Profissionais se desdobrando e exaustos para tentar garantir um atendimento digno aos pacientes infectados pelo coronavírus em meio a um cenário caótico. “Confusa, desgastante e cansativa. De fato, o que traz algum conforto é ver a disposição dos colegas em trabalhar”, relata Joelma Cavalcante Ricardo, médica em Manaus, no Amazonas. A dolorosa rotina da profissional é a mesma dos milhares que trabalham na linha de frente de combate à Covid-19 no estado sem ter o mínimo de recursos para assegurar um tratamento que mantenha os doentes em condições de sobrevivência. A falta de oxigênio que tem horrorizado o país expõe o descaso em relação ao comprometimento de se investir adequadamente na área da saúde. Má gestão, desvios e corrupção são alguns fatores que levaram ao caos que derruba a assistência à população.

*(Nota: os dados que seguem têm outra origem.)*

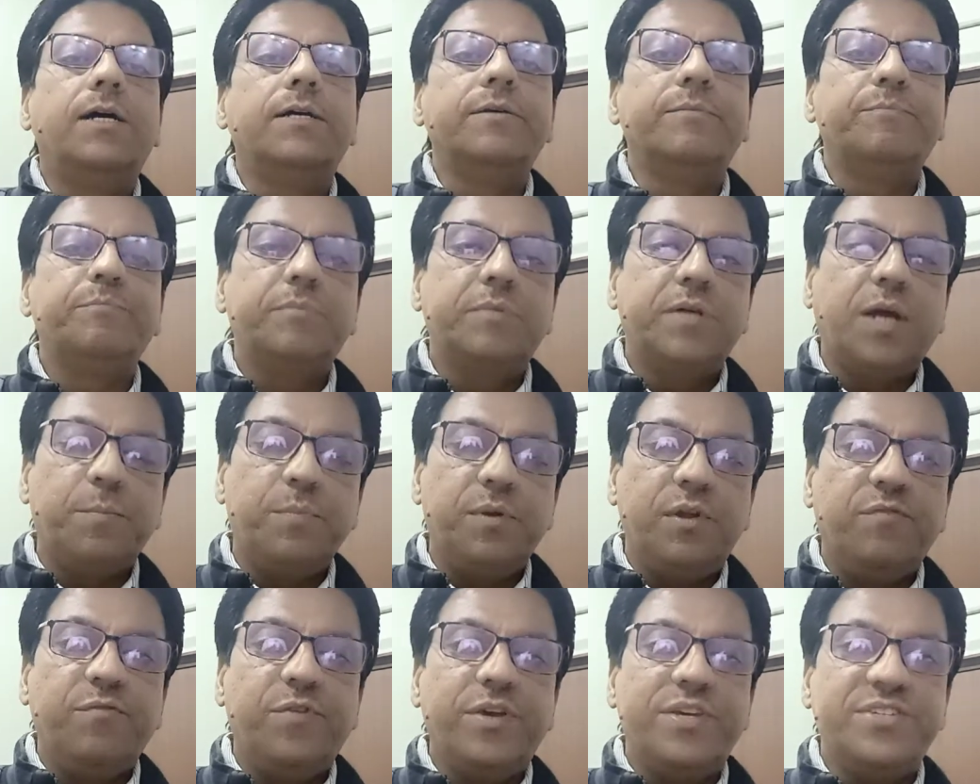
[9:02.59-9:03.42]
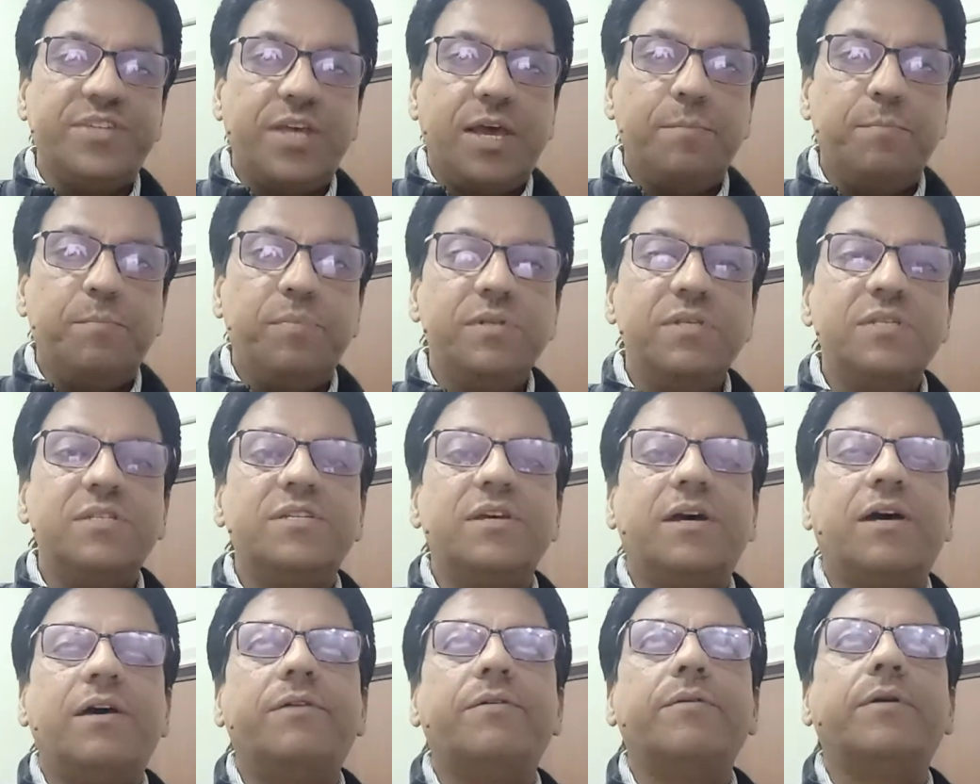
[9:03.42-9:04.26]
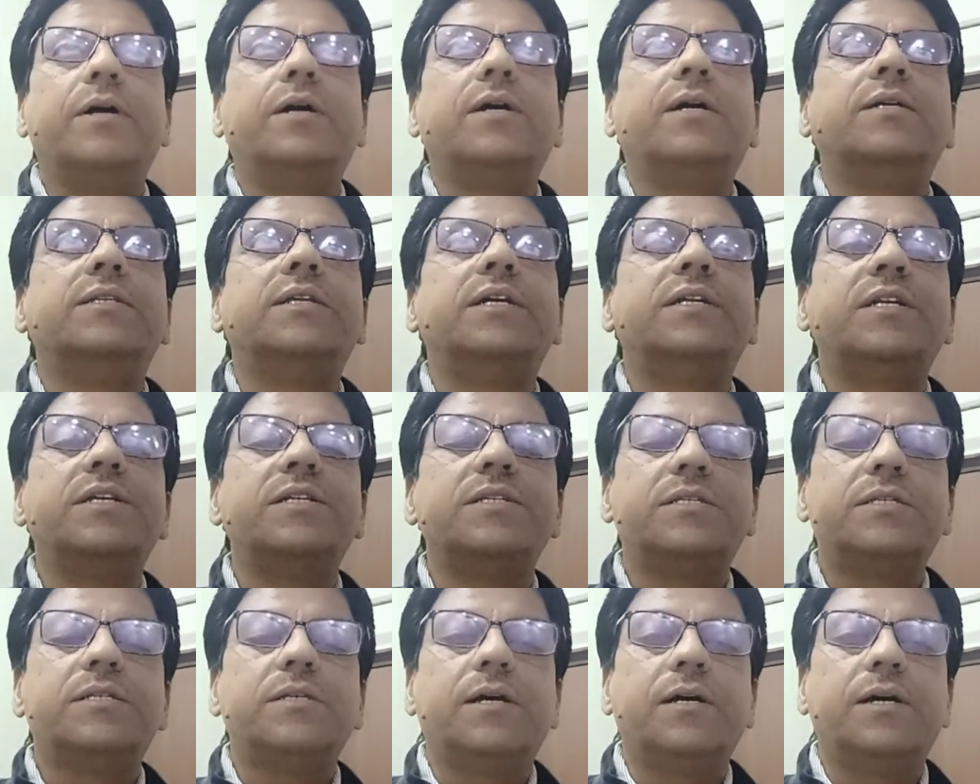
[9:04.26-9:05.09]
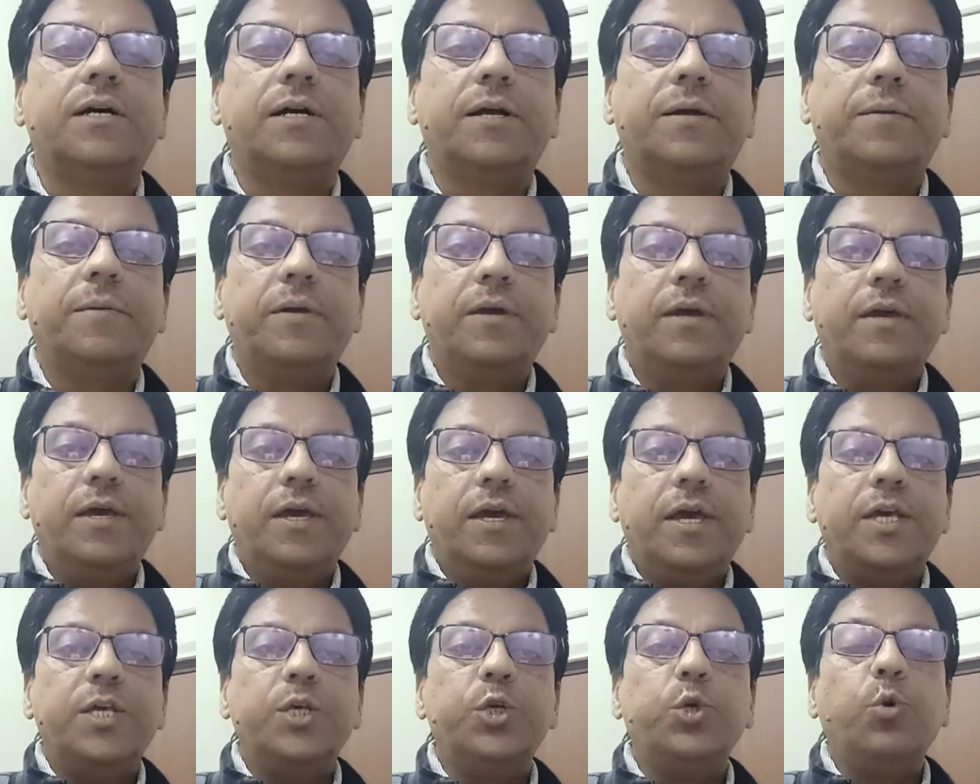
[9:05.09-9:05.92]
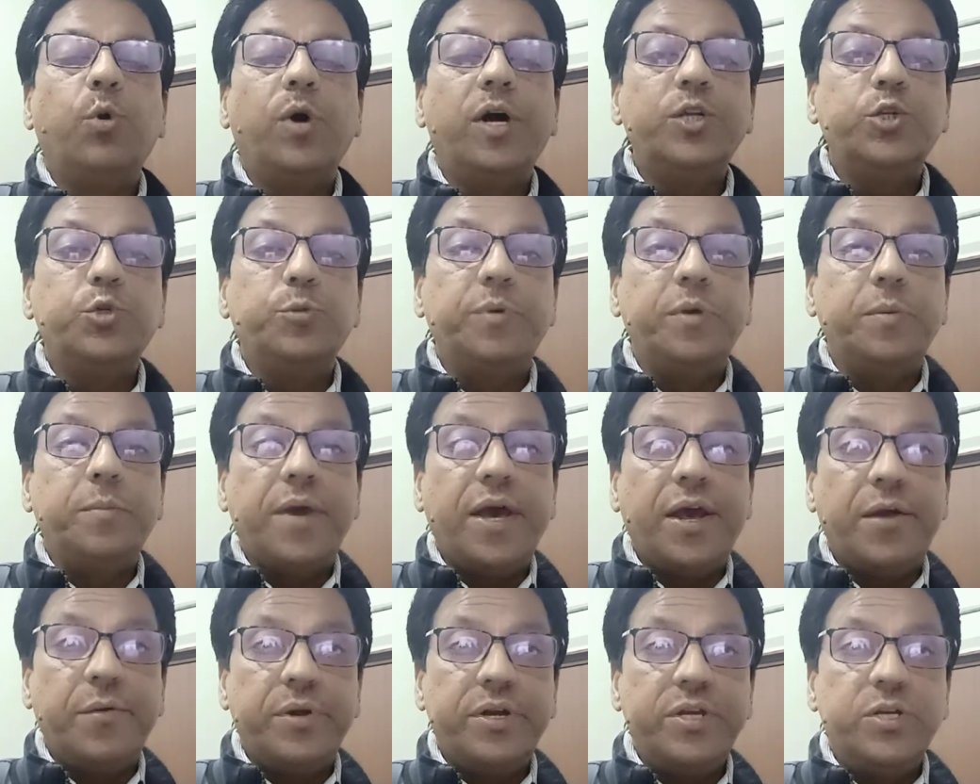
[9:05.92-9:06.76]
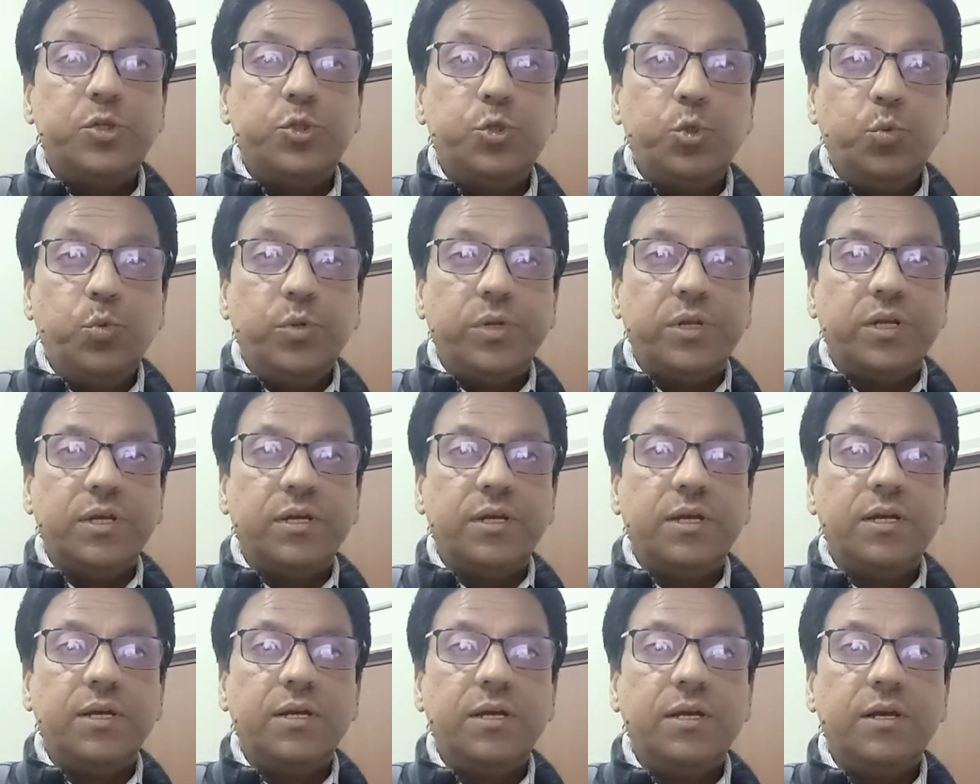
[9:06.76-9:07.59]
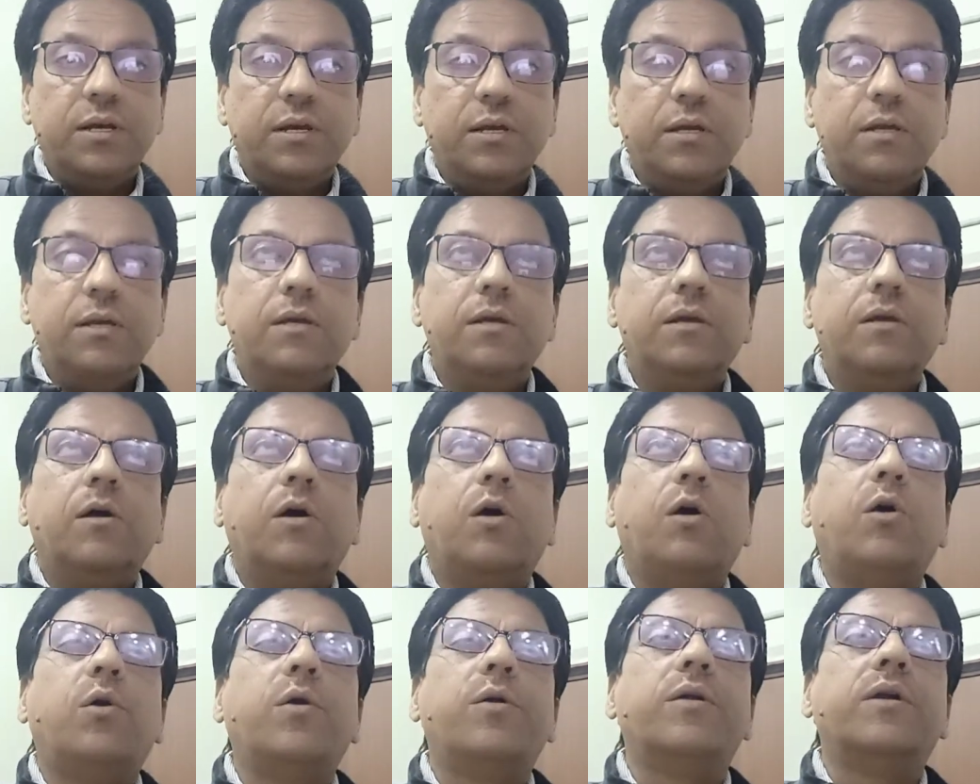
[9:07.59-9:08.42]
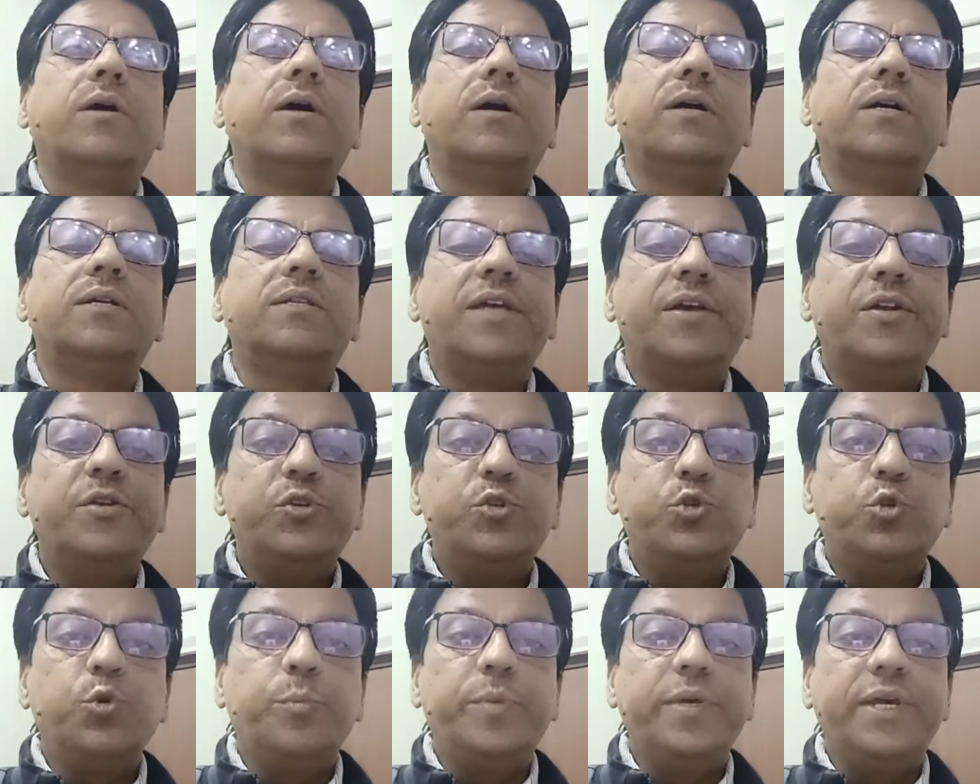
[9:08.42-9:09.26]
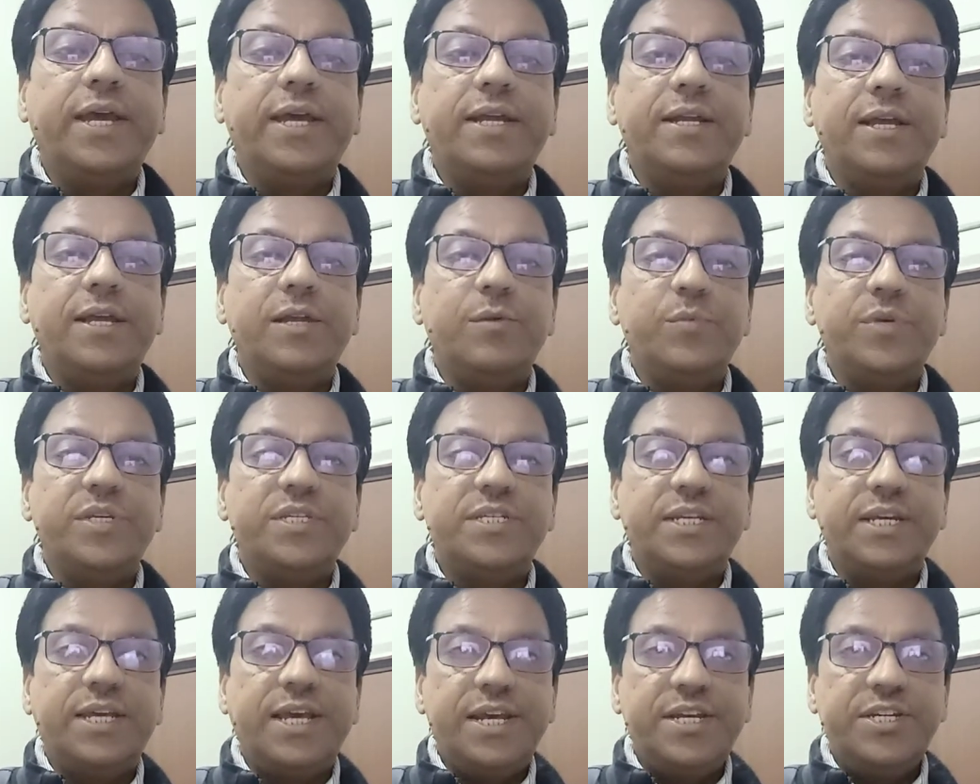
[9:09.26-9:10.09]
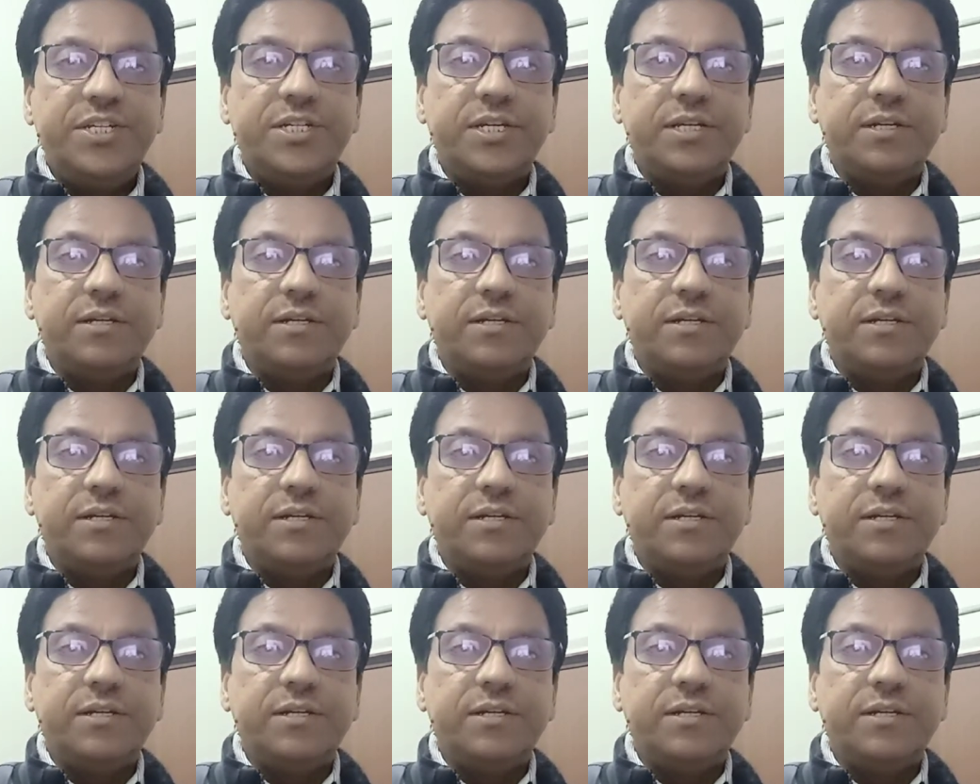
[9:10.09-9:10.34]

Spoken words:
Couple of examples are that is, you are to be married soon, or there is to be an investigation.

O presidente do Sindicato dos Médicos do Amazonas, Mário Vianna lamenta e diz que o panorama se assemelha a um beco sem saída. “Basta dizer que já estamos talvez no quinto ou sexto secretário de saúde em dois anos, sendo que pelo menos 50% deles já passaram pela prisão. Daí dá pra você ter um cenário do que é o sistema público de saúde do Amazonas“, explica. Esse cotidiano deixa trabalhadores da área médica esgotada, porque muitas vezes se veem frente a frente a uma dura encruzilhada, a missão de decidir quem vive dando prioridade a quem tem mais chances de sobreviver. A Joelma, que está no campo de batalha, desaba ao falar que o abalo extrapola o seu local de trabalho. “Eu saí de casa com meu marido com falta de ar. Eu não tenho onde internar o meu marido. Estou providenciando uma ambulância aérea para levar o meu marido para São Paulo. É angustiante ver alguém tentar respirar sem poder oferecer outro recurso”, diz. O Ministério Público do Amazonas abriu uma investigação sobre as mortes por falta de oxigênio no estado.